26 апреля Украина отмечает трагичную дату – 25-летие с момента катастрофы на ЧАЭС. Что происходило на станции в течение следующего месяца, знает Леонид Гринченко.
О взрыве на ЧАЭС на тот момент полковнику, служившему в оперативном командовании войск юго-западного направления, Леониду Гринченко стало известно практически сразу. Хотя масштабы трагедии были не ясны. Пока шли разбирательства в самом Чернобыле, в Кишиневе занимались мобилизацией войск. С 27 апреля до 2 мая.
Леонид Гринченко, генерал-майор в отставке, участник ликвидация последствий аварии на ЧАЭС
Вот 1 мая во время демонстрации мы подписывали директивы. Я помню в Кишиневе главком стоял на трибуне, а я ему подсовывал из-под трибуны директивы на подписание
4 числа около 50 военных руководителей из Кишинева были уже в Чернобыле. Сам Леонид Гринченко (практически не спавший первые 10 суток) занимался организацией военных частей. Дислокация, пропитание, распределение полутора тысяч единиц техники и десятков тысяч солдат. К 15 мая число военных в районе станции было около 30 тысяч человек, а к концу месяца – 60 тысяч. Именно силами армии, в первую очередь, шла ликвидация.
Леонид Гринченко, генерал-майор в отставке, участник ликвидация последствий аварии на ЧАЭС
Он вправе отказаться, никто его не может заставить. И вас тоже никто не может заставить. В этом случае заставляет работать армия. И те, кто носит погоны, те же пожарные, милиция, не имеют права отказаться от работы. И командир, зная, что кто-то получит травму, заражение, он обязан выполнять задачу. Поэтому и ликвидация последствий шла в основном через армию
Сегодня много говорят об ошибочных решениях, принятых в те дни. Возможно, не нужно было закидывать реактор мешками с песком. Возможно, не стоило проводить дегазацию Припяти уже 5-6 мая. Ведь из-за горевшего реактора уровень радиации возобновлялся уже на следующий день, а люди выполнявшие эту работу, получили дозу заражения. Но тогда решения приходилось принимать молниеносно в нечеловеческих условия. Люди работали самоотверженно, вспоминает Леонид Гринченко. Каждый день проводились совещания утром и вечером. Министры, ученые, военные сообща и без каких-либо бюрократических проволочек принимали решения на свой страх и риск. Например, нужно было срочно выкачать тонны воды из-под реактора.
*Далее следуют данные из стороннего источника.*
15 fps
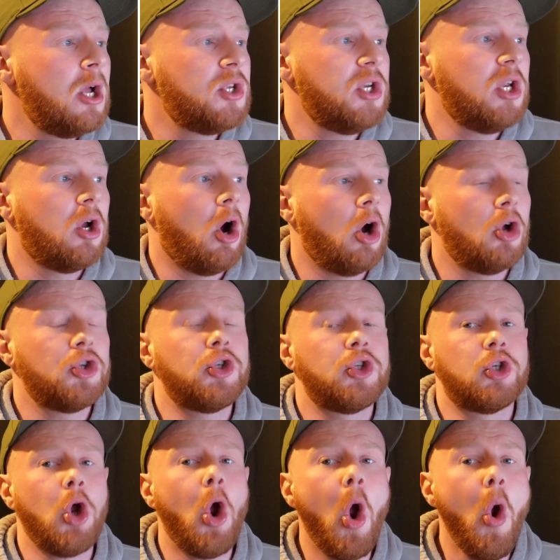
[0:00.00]
So you got
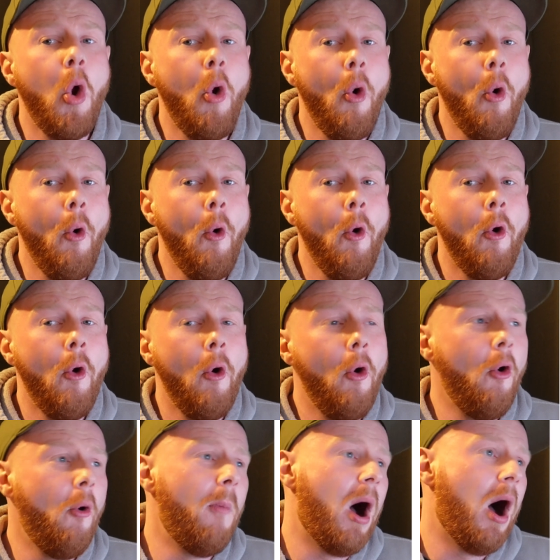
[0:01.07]

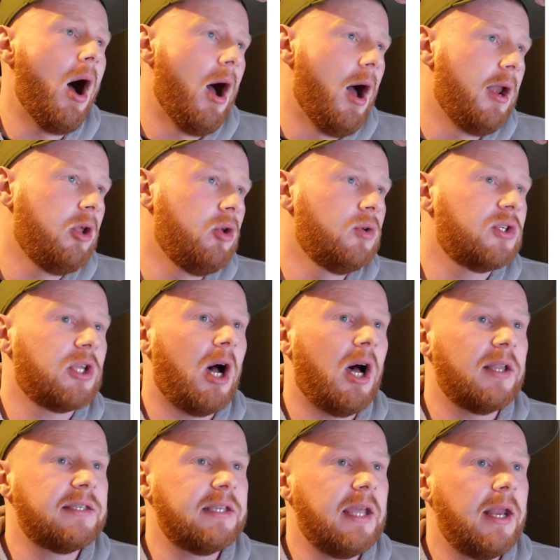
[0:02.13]
Schoeman, who's
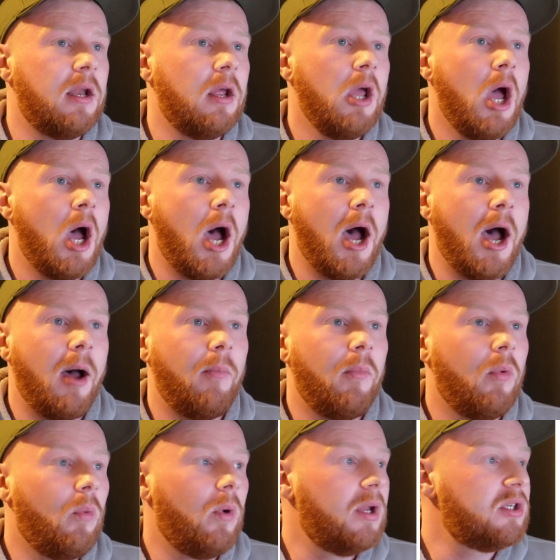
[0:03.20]
starting,
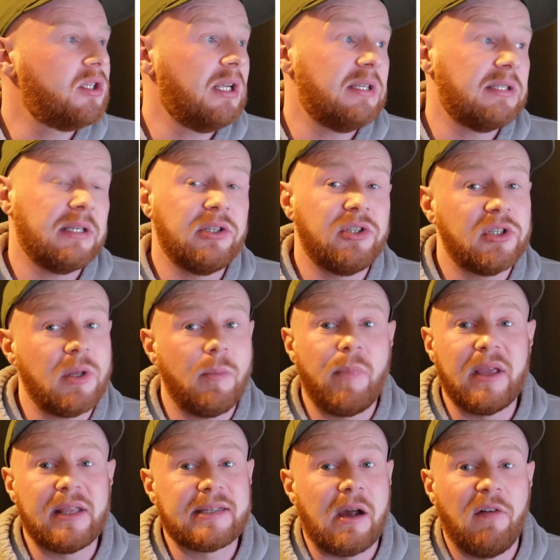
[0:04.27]
which is just a
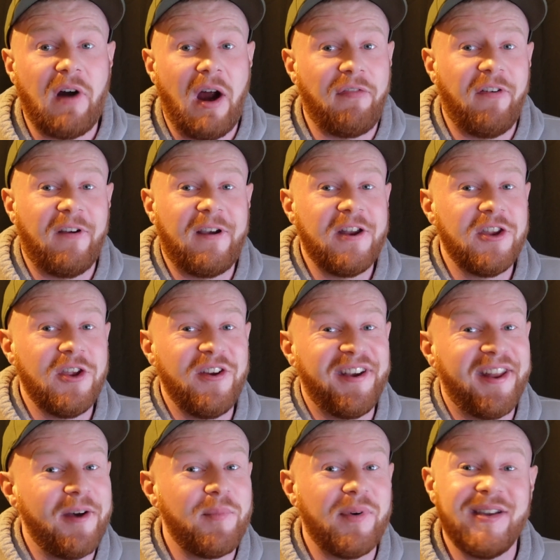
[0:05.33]
big South African
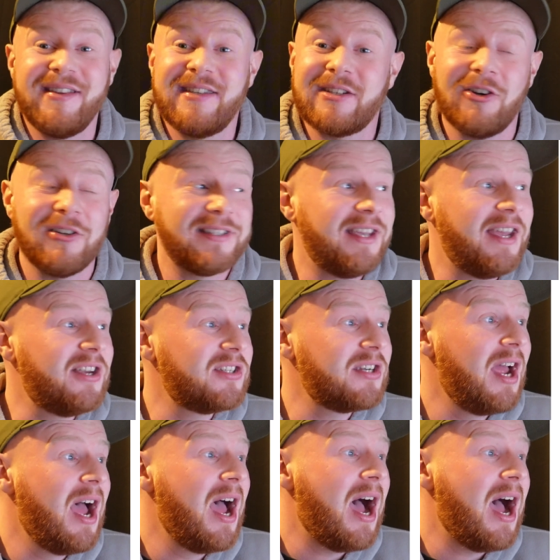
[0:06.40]
unit, but he's Scottish.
Ведь если бы горящий радиоактивный реактор провалился в эту водную массу, это грозило вторым взрывом, мощность которого могла бы уничтожить пол-Европы.
Леонид Гринченко, генерал-майор в отставке, участник ликвидация последствий аварии на ЧАЭС
— Давай будем бурить дырку, кто будет бурить? Как бурить?
Шахтер говорит:
— Мы пробурим. Привезем к утру установку и утром уже проделаем эту дырку.
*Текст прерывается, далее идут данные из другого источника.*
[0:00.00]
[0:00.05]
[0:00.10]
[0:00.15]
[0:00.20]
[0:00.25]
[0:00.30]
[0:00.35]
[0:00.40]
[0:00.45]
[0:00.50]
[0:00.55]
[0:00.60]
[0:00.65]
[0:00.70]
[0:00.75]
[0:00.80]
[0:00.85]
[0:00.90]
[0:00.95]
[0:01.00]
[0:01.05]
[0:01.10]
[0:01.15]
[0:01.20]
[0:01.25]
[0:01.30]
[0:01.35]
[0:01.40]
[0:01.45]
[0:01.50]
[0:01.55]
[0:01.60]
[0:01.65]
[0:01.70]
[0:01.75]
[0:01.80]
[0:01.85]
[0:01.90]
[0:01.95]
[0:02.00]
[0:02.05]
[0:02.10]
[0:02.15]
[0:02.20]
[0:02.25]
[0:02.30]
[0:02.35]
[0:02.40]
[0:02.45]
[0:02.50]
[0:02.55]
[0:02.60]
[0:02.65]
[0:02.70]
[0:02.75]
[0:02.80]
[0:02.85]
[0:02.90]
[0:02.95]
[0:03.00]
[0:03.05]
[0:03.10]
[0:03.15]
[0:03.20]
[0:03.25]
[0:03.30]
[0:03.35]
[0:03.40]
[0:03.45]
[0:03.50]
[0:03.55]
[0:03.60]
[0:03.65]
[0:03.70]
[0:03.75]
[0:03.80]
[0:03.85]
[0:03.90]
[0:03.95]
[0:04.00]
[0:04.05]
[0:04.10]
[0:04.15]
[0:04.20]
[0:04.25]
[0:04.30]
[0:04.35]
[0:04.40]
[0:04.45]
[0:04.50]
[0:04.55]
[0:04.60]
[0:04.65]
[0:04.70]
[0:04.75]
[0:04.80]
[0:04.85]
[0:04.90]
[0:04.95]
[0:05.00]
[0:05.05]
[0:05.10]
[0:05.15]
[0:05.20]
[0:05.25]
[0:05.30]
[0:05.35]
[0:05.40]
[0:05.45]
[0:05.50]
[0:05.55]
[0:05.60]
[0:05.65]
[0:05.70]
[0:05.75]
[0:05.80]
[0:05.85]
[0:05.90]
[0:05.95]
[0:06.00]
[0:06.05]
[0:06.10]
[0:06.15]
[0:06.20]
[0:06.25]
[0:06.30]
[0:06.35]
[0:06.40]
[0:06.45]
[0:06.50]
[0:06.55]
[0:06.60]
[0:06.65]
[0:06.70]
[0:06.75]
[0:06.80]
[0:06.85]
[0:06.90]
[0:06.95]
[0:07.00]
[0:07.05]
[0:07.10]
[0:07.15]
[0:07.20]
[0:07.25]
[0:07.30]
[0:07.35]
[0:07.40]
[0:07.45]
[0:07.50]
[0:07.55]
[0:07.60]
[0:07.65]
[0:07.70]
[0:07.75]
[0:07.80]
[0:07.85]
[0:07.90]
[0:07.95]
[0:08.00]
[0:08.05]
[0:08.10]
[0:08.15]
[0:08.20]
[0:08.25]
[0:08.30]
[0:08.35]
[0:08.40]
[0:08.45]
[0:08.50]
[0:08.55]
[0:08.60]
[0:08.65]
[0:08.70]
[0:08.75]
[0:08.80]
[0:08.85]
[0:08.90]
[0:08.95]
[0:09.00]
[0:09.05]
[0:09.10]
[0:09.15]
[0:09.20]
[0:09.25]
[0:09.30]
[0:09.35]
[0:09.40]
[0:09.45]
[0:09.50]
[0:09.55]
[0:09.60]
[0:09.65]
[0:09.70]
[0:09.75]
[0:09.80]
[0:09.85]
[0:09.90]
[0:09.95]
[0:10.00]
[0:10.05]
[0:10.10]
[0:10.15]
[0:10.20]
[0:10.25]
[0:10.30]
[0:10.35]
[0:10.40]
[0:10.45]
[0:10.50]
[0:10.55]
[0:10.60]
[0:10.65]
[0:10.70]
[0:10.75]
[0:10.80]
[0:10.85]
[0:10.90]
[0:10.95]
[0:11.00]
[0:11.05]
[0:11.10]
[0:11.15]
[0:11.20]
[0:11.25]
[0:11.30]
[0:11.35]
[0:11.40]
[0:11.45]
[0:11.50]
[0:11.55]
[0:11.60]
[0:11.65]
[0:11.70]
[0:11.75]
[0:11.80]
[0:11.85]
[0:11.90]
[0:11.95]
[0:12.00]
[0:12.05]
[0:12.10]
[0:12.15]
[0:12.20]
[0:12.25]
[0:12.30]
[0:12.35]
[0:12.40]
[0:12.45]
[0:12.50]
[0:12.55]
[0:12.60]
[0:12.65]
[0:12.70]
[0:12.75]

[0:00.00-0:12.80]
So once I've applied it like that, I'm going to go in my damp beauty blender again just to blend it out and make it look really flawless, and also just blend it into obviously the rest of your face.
— Так трубы, куда качать воду эту? 9 тысяч тонн.
— Есть запасная емкость, специально подготовленная.
— Чем качать? Герасимов, трубы найдешь?
— Есть у нас трубы.
— Какие?
— Оцинкованные.
— Нет, нужна нержавейка. Где нержавейка?
— В Иркутске.
Госплан говорит:
— Довезем. 10 часов, и трубы будут.
— Тогда завтра качаем воду.
Вот это было принято решение
Работы было так много, а времени настолько мало, что о личной безопасности в те дни мало кто думал. Даже марлевыми повязками просто пренебрегали. И, наверное, это было неправильно, спустя 25 лет вспоминает Леонид Гринченко.
Леонид Гринченко, генерал-майор в отставке, участник ликвидация последствий аварии на ЧАЭС
Боялись мы, не боялись? Радиация, так как сегодня, вы не чувствуете, есть вред или нет. Вот так и мы не чувствовали. Никто не задумывался о последствиях. О том, что пожарные погибли, Кибенок и эти 6 человек первые, мы узнали через какое-то время. Но это не повлияло, мы знали, что просто они попали в самое пекло. Они ценой своей жизни, это те же Матросовы, которые закрыли амбразуру
Леониду Гринченко повезло. 23 дня проведенные им в непосредственном близости от Чернобыльской радиации не сказались на его здоровье. Тысячи других людей поплатились жизнью. Но выхода не было ни у кого. Каждый, кто был там в эти дни, вспоминает Гринченко, выполняли поставленные задачи, не задумываясь об опасности. Ведь иначе … О том, что могло произойти в противном случае, даже страшно говорить.